Note：当与一个PyTorch下划线的方法结束时，如该方法称为`share_memory_()`, it means that this method has an in-place effect, and it will change the current object instead of creating a new one with the modifications.

I’ll now show a Python example of one processing using the data from a Tensor that was allocated on another process by manually exchanging the shared memory handle:

This is executed in the process A:

`>>>进口炬>>> tensor_a = torch.ones（（5,5））>>> tensor_a 1 1 1 1 1 1 1 1 1 1 1 1 1 1 1 1 1 1 1 1 1 1 1 1 1 [尺寸5×5的torch.FloatTensor] >>> tensor_a.is_shared（）假>>> tensor_a = tensor_a.share_memory_（）>>> tensor_a.is_shared（）真>>> tensor_a_storage = tensor_a.storage（）>>> tensor_a_storage。_share_filename_（）（b '/ var / tmp中/ tmp.0.yowqlr'，b '/ torch_31258_1218748506'，25）`

In this code, executed in theprocess A我们创建充满的人的5×5的一个新的张量。之后，我们让共享和打印与Unix域套接字地址元组以及手柄。现在，我们可以从另一个访问该存储区域process Bas shown below:

`>>> import torch >>> tensor_a = torch.Tensor() >>> tuple_info = (b'/var/tmp/tmp.0.yowqlr', b'/torch_31258_1218748506', 25) >>> storage = torch.Storage._new_shared_filename(*tuple_info) >>> tensor_a = torch.Tensor(storage).view((5, 5)) 1 1 1 1 1 1 1 1 1 1 1 1 1 1 1 1 1 1 1 1 1 1 1 1 1 [torch.FloatTensor of size 5x5]`

## DLPack: a hope for the Deep Learning frameworks Babel

This will certainly help to overcome the “island model” that we have today between tensor representations in MXNet, PyTorch, etc, and will allow developers to mix framework operations between frameworks and all the benefits that a standardization can bring to the frameworks.
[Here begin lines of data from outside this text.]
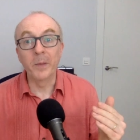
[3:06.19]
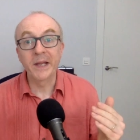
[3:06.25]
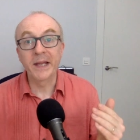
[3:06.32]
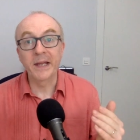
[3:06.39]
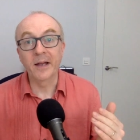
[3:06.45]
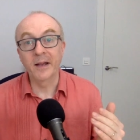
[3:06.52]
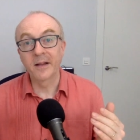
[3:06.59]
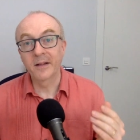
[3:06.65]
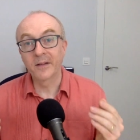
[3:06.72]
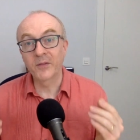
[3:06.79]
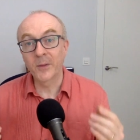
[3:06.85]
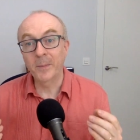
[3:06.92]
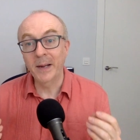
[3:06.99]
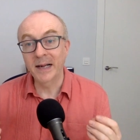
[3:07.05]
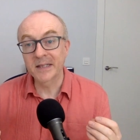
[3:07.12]
here of
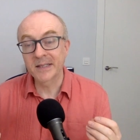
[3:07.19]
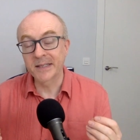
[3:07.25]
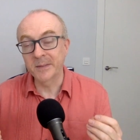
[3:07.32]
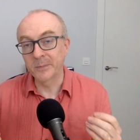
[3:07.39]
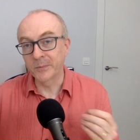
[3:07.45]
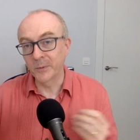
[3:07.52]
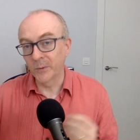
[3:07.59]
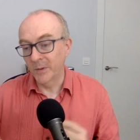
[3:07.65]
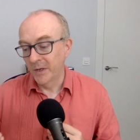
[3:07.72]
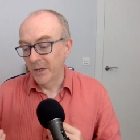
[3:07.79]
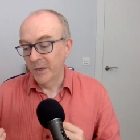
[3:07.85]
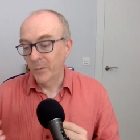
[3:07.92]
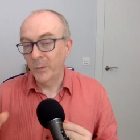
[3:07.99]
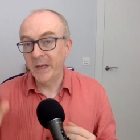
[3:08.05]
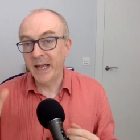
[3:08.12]
the past simple.
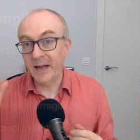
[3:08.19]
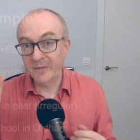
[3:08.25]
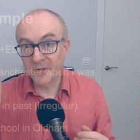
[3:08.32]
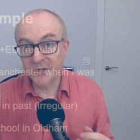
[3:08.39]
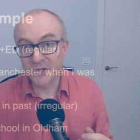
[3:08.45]
We have the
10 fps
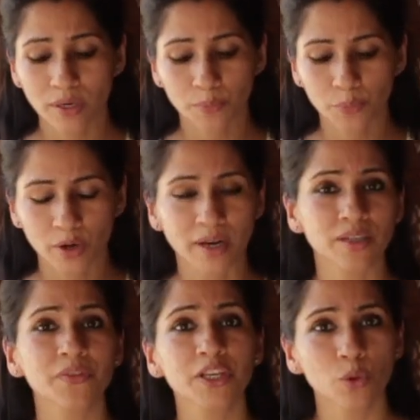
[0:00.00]

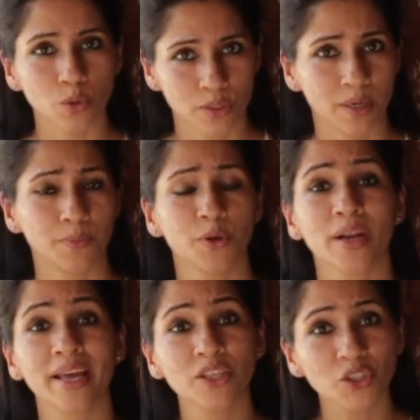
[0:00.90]
productivity goes up, your
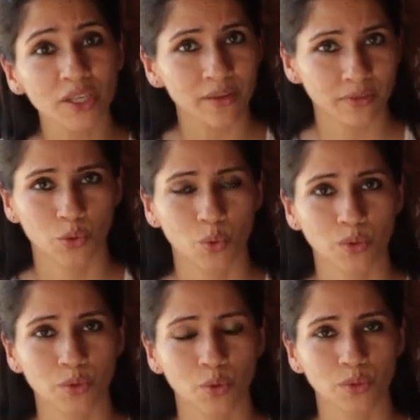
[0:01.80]
energy levels
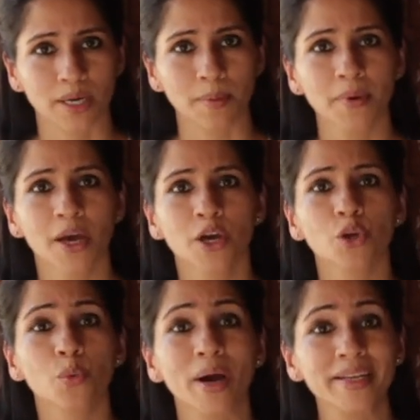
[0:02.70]
goes up,
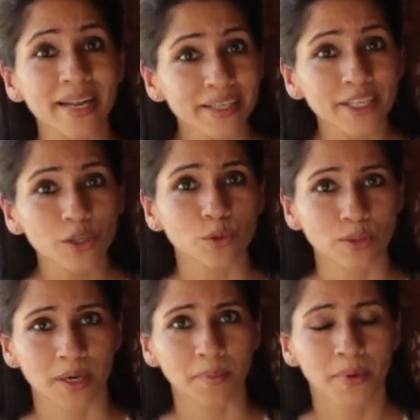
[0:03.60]
your vitality
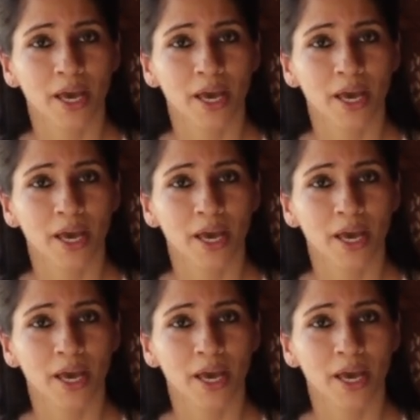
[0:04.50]
goes up.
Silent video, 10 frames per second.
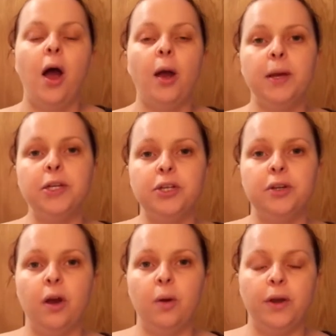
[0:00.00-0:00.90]
As you
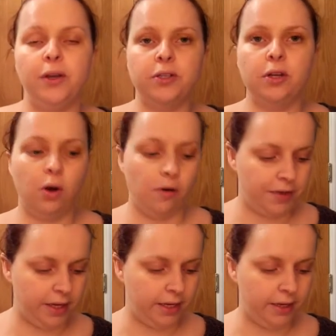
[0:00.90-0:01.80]
know, I use a lot of
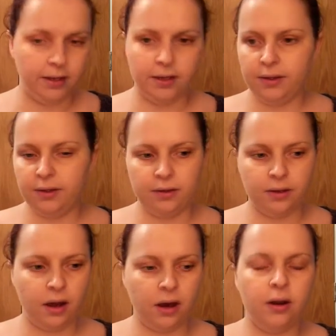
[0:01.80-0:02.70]
the
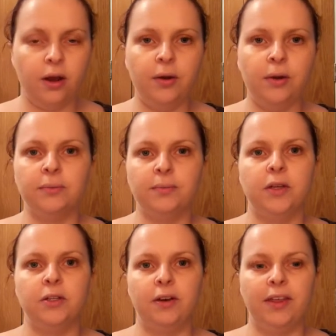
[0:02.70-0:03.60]

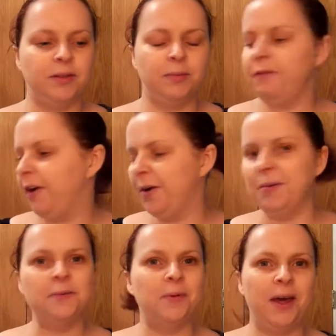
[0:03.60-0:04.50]
Sorry, that's my phone. I
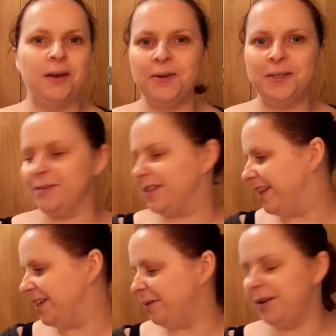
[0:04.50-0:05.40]
wonder what that noise was in.
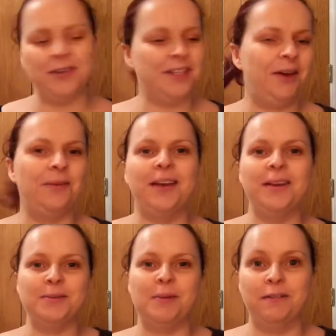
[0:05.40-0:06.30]
That's why I looked that way.
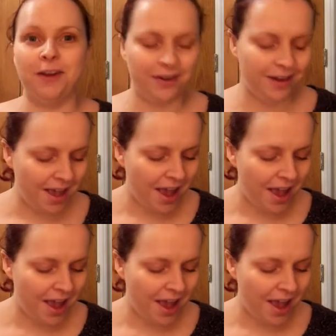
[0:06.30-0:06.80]
It's my phone.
DLPack的核心操作系统被称为结构非常简单亚洲金博宝`DLTensor`, as shown below:

`/ *！* \简短的纯C张量的对象，不管理内存。* / typedef结构{/ *！* \介绍不透明数据指针指向分配的数据。*这将在CUDA的OpenCL设备指针或cl_mem手柄。*这个指针始终对齐到256个字节的CUDA。* / void *的数据;/ *！\介绍张量* / DLContext CTX的设备上下文/ *！ \brief Number of dimensions */ int ndim; /*! \brief The data type of the pointer*/ DLDataType dtype; /*! \brief The shape of the tensor */ int64_t* shape; /*! * \brief strides of the tensor, * can be NULL, indicating tensor is compact. */ int64_t* strides; /*! \brief The offset in bytes to the beginning pointer to data */ uint64_t byte_offset; } DLTensor;`

(code fromdlpack.h)

There is also a managed version of the tensor that is called`DLManagedTensor`, where the frameworks can provide a context and also a “deleter” function that can be called by the framework who borrowed the Tensor to inform the other framework that the resources are no longer required.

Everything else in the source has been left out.